• **Try it**: Copy, with no pictures, the line that contains "[00:00:05.33 to 00:00:06.40]" and each line after it down to the end of the entries below, exactly.

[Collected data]
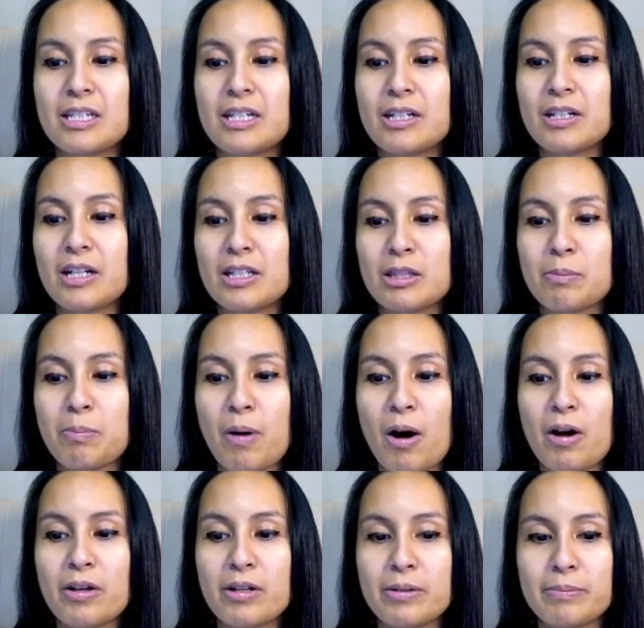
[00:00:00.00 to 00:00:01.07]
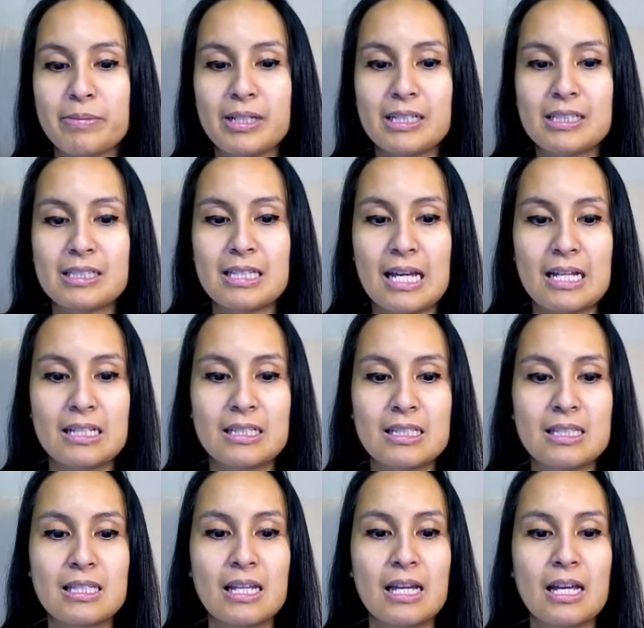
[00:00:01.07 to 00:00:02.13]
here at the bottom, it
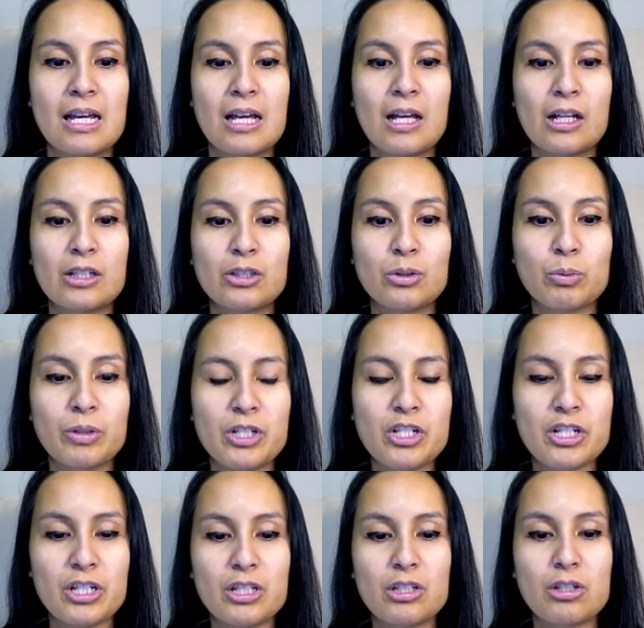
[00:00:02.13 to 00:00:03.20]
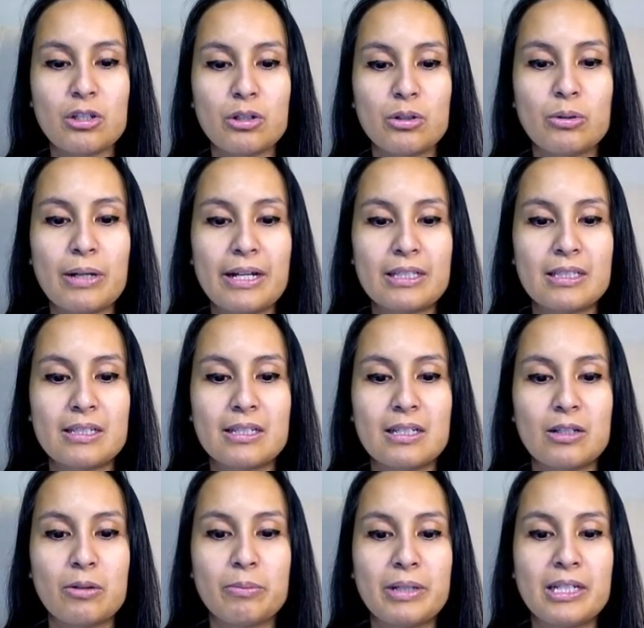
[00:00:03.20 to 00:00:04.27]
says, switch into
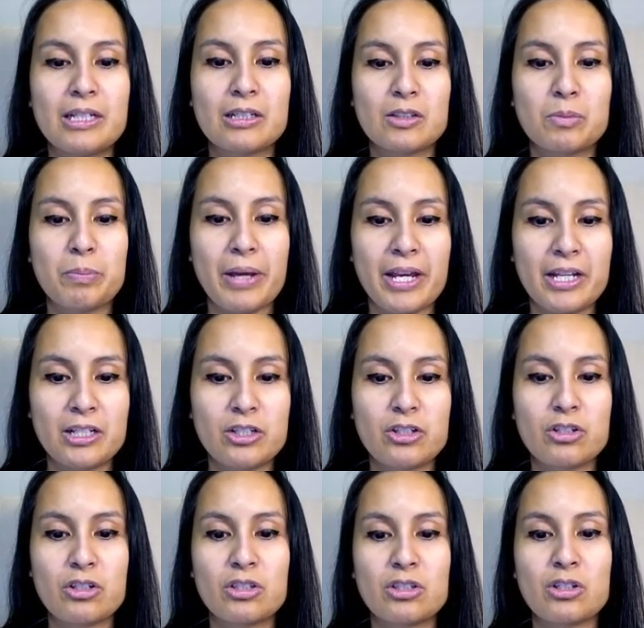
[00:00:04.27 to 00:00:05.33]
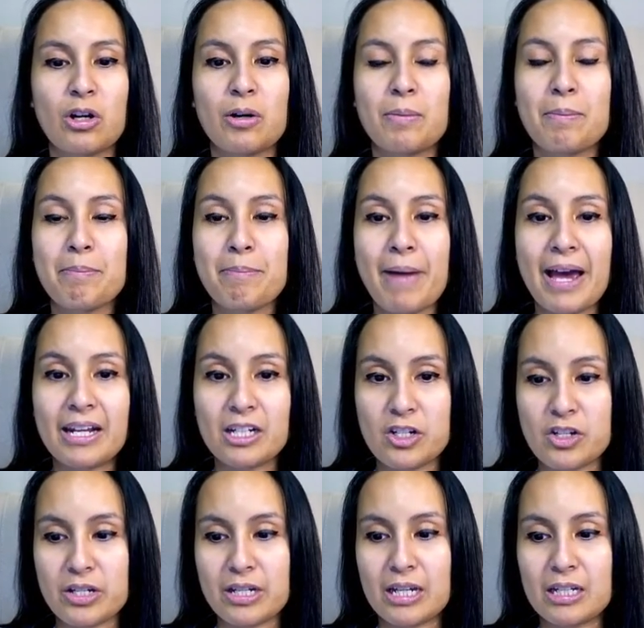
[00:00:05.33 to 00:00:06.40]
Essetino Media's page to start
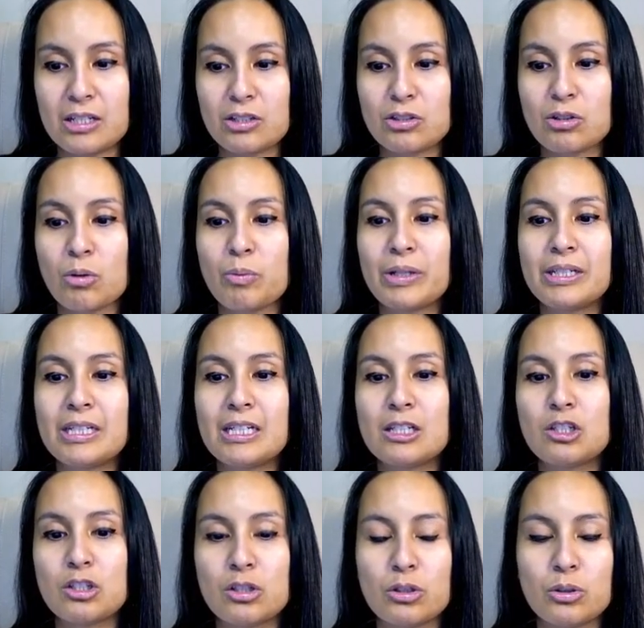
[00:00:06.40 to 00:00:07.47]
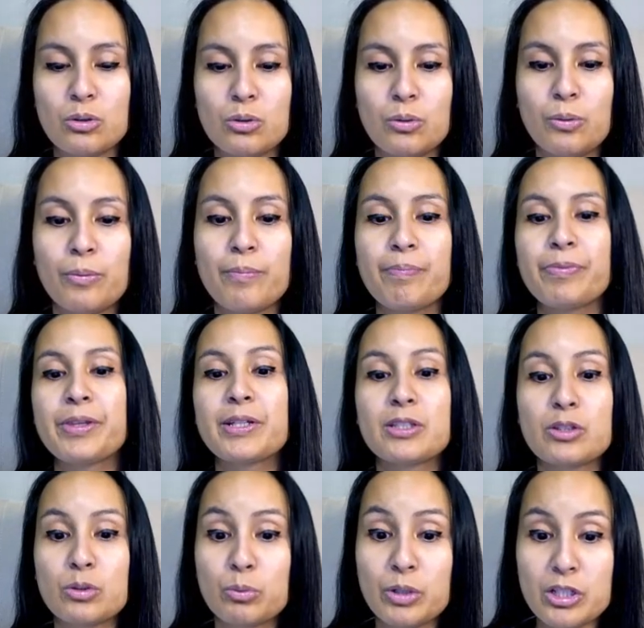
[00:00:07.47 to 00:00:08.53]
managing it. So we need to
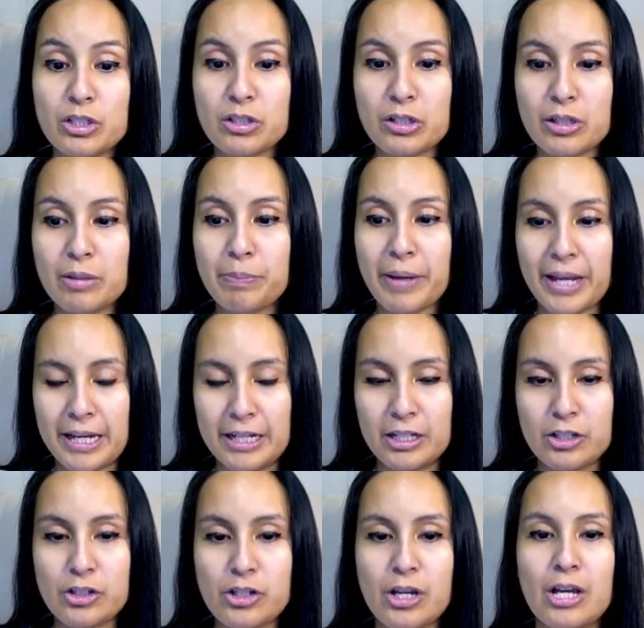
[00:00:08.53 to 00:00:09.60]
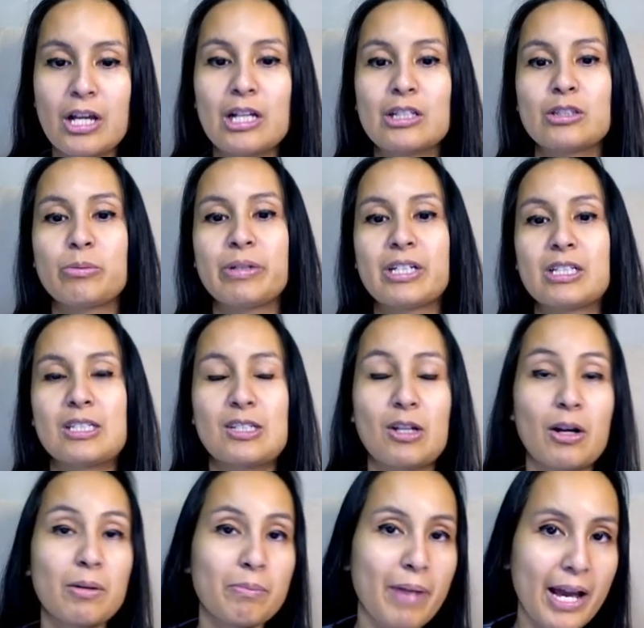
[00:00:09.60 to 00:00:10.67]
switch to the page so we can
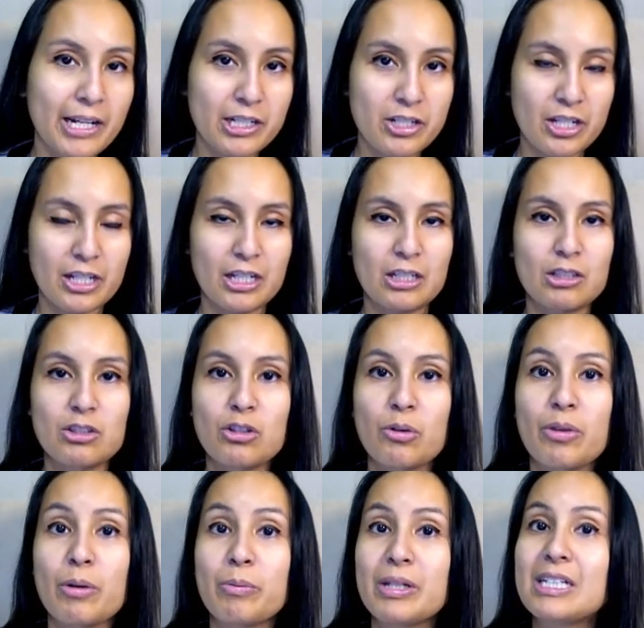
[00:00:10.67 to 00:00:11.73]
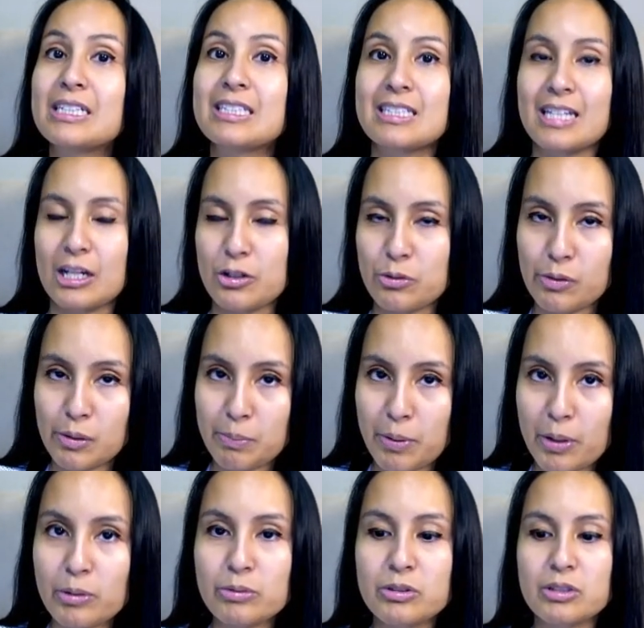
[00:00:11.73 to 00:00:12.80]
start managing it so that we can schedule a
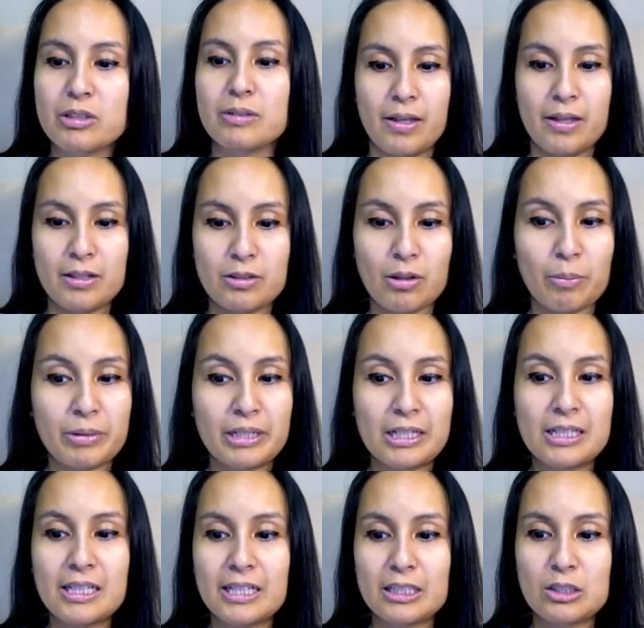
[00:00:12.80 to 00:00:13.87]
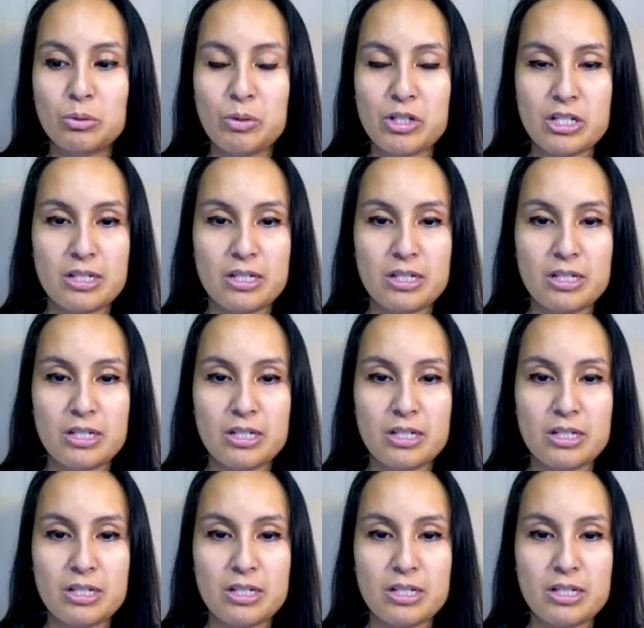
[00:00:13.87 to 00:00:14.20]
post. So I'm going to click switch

• **Reply to the exercise**:
[00:00:05.33 to 00:00:06.40]
Essetino Media's page to start
[00:00:06.40 to 00:00:07.47]
[00:00:07.47 to 00:00:08.53]
managing it. So we need to
[00:00:08.53 to 00:00:09.60]
[00:00:09.60 to 00:00:10.67]
switch to the page so we can
[00:00:10.67 to 00:00:11.73]
[00:00:11.73 to 00:00:12.80]
start managing it so that we can schedule a
[00:00:12.80 to 00:00:13.87]
[00:00:13.87 to 00:00:14.20]
post. So I'm going to click switch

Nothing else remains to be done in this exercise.